• [YOUR GOAL]: Below are some records. Print all of them exactly as they appear.
···
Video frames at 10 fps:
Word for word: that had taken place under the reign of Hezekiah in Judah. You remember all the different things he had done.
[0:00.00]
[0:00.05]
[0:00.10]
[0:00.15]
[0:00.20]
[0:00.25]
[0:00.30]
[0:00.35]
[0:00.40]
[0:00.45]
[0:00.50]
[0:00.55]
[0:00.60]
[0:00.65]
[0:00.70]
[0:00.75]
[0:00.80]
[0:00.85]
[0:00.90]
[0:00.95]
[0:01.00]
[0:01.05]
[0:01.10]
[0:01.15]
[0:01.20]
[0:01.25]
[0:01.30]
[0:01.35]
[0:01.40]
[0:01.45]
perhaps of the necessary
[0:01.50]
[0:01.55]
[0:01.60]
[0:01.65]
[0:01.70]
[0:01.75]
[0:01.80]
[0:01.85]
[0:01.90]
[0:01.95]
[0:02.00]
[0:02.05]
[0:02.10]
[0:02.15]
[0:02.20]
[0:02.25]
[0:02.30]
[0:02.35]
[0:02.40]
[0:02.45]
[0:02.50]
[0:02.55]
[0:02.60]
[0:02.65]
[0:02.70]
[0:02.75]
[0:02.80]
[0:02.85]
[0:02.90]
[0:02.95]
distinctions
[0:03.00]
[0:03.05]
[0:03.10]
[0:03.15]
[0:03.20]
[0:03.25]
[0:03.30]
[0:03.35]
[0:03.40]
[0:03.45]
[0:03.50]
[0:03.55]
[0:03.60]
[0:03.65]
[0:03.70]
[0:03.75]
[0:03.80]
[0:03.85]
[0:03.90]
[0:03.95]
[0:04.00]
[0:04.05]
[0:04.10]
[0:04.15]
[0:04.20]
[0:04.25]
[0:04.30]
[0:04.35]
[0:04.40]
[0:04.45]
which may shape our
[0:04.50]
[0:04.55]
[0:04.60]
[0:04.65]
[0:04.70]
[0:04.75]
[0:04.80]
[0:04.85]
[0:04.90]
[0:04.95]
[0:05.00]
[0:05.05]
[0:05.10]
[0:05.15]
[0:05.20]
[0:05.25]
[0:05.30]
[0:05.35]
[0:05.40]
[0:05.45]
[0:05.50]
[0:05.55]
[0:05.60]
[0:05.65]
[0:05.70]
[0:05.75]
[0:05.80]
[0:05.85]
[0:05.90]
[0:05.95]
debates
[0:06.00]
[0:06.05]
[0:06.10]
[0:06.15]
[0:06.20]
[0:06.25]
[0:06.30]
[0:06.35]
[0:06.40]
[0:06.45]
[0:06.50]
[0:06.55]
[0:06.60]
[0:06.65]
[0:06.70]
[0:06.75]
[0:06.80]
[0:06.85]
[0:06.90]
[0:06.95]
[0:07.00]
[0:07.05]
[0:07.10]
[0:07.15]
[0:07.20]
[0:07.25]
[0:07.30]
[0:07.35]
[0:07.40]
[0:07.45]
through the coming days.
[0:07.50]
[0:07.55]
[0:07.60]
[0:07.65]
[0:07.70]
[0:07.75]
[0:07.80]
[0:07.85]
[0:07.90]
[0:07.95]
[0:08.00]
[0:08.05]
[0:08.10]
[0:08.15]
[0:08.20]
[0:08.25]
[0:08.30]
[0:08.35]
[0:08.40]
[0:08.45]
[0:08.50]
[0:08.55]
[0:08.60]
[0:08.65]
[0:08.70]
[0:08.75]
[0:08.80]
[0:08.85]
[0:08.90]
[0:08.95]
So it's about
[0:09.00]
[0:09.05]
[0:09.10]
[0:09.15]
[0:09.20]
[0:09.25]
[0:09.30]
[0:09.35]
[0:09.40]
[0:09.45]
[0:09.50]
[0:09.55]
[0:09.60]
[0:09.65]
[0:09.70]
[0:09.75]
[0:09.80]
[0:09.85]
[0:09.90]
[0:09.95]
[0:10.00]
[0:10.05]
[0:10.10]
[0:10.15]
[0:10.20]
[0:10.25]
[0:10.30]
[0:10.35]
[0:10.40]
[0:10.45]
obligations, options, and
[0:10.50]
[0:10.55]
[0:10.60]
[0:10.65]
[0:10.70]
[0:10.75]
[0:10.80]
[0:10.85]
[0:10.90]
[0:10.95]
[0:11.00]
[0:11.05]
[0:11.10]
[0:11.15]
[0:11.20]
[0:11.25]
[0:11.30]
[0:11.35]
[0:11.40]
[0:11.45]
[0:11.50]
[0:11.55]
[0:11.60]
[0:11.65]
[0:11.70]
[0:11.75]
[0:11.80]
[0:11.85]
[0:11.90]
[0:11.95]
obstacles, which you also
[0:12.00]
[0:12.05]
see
···
• [ANSWER SECTION]:
Video frames at 10 fps:
Word for word: that had taken place under the reign of Hezekiah in Judah. You remember all the different things he had done.
[0:00.00]
[0:00.05]
[0:00.10]
[0:00.15]
[0:00.20]
[0:00.25]
[0:00.30]
[0:00.35]
[0:00.40]
[0:00.45]
[0:00.50]
[0:00.55]
[0:00.60]
[0:00.65]
[0:00.70]
[0:00.75]
[0:00.80]
[0:00.85]
[0:00.90]
[0:00.95]
[0:01.00]
[0:01.05]
[0:01.10]
[0:01.15]
[0:01.20]
[0:01.25]
[0:01.30]
[0:01.35]
[0:01.40]
[0:01.45]
perhaps of the necessary
[0:01.50]
[0:01.55]
[0:01.60]
[0:01.65]
[0:01.70]
[0:01.75]
[0:01.80]
[0:01.85]
[0:01.90]
[0:01.95]
[0:02.00]
[0:02.05]
[0:02.10]
[0:02.15]
[0:02.20]
[0:02.25]
[0:02.30]
[0:02.35]
[0:02.40]
[0:02.45]
[0:02.50]
[0:02.55]
[0:02.60]
[0:02.65]
[0:02.70]
[0:02.75]
[0:02.80]
[0:02.85]
[0:02.90]
[0:02.95]
distinctions
[0:03.00]
[0:03.05]
[0:03.10]
[0:03.15]
[0:03.20]
[0:03.25]
[0:03.30]
[0:03.35]
[0:03.40]
[0:03.45]
[0:03.50]
[0:03.55]
[0:03.60]
[0:03.65]
[0:03.70]
[0:03.75]
[0:03.80]
[0:03.85]
[0:03.90]
[0:03.95]
[0:04.00]
[0:04.05]
[0:04.10]
[0:04.15]
[0:04.20]
[0:04.25]
[0:04.30]
[0:04.35]
[0:04.40]
[0:04.45]
which may shape our
[0:04.50]
[0:04.55]
[0:04.60]
[0:04.65]
[0:04.70]
[0:04.75]
[0:04.80]
[0:04.85]
[0:04.90]
[0:04.95]
[0:05.00]
[0:05.05]
[0:05.10]
[0:05.15]
[0:05.20]
[0:05.25]
[0:05.30]
[0:05.35]
[0:05.40]
[0:05.45]
[0:05.50]
[0:05.55]
[0:05.60]
[0:05.65]
[0:05.70]
[0:05.75]
[0:05.80]
[0:05.85]
[0:05.90]
[0:05.95]
debates
[0:06.00]
[0:06.05]
[0:06.10]
[0:06.15]
[0:06.20]
[0:06.25]
[0:06.30]
[0:06.35]
[0:06.40]
[0:06.45]
[0:06.50]
[0:06.55]
[0:06.60]
[0:06.65]
[0:06.70]
[0:06.75]
[0:06.80]
[0:06.85]
[0:06.90]
[0:06.95]
[0:07.00]
[0:07.05]
[0:07.10]
[0:07.15]
[0:07.20]
[0:07.25]
[0:07.30]
[0:07.35]
[0:07.40]
[0:07.45]
through the coming days.
[0:07.50]
[0:07.55]
[0:07.60]
[0:07.65]
[0:07.70]
[0:07.75]
[0:07.80]
[0:07.85]
[0:07.90]
[0:07.95]
[0:08.00]
[0:08.05]
[0:08.10]
[0:08.15]
[0:08.20]
[0:08.25]
[0:08.30]
[0:08.35]
[0:08.40]
[0:08.45]
[0:08.50]
[0:08.55]
[0:08.60]
[0:08.65]
[0:08.70]
[0:08.75]
[0:08.80]
[0:08.85]
[0:08.90]
[0:08.95]
So it's about
[0:09.00]
[0:09.05]
[0:09.10]
[0:09.15]
[0:09.20]
[0:09.25]
[0:09.30]
[0:09.35]
[0:09.40]
[0:09.45]
[0:09.50]
[0:09.55]
[0:09.60]
[0:09.65]
[0:09.70]
[0:09.75]
[0:09.80]
[0:09.85]
[0:09.90]
[0:09.95]
[0:10.00]
[0:10.05]
[0:10.10]
[0:10.15]
[0:10.20]
[0:10.25]
[0:10.30]
[0:10.35]
[0:10.40]
[0:10.45]
obligations, options, and
[0:10.50]
[0:10.55]
[0:10.60]
[0:10.65]
[0:10.70]
[0:10.75]
[0:10.80]
[0:10.85]
[0:10.90]
[0:10.95]
[0:11.00]
[0:11.05]
[0:11.10]
[0:11.15]
[0:11.20]
[0:11.25]
[0:11.30]
[0:11.35]
[0:11.40]
[0:11.45]
[0:11.50]
[0:11.55]
[0:11.60]
[0:11.65]
[0:11.70]
[0:11.75]
[0:11.80]
[0:11.85]
[0:11.90]
[0:11.95]
obstacles, which you also
[0:12.00]
[0:12.05]
see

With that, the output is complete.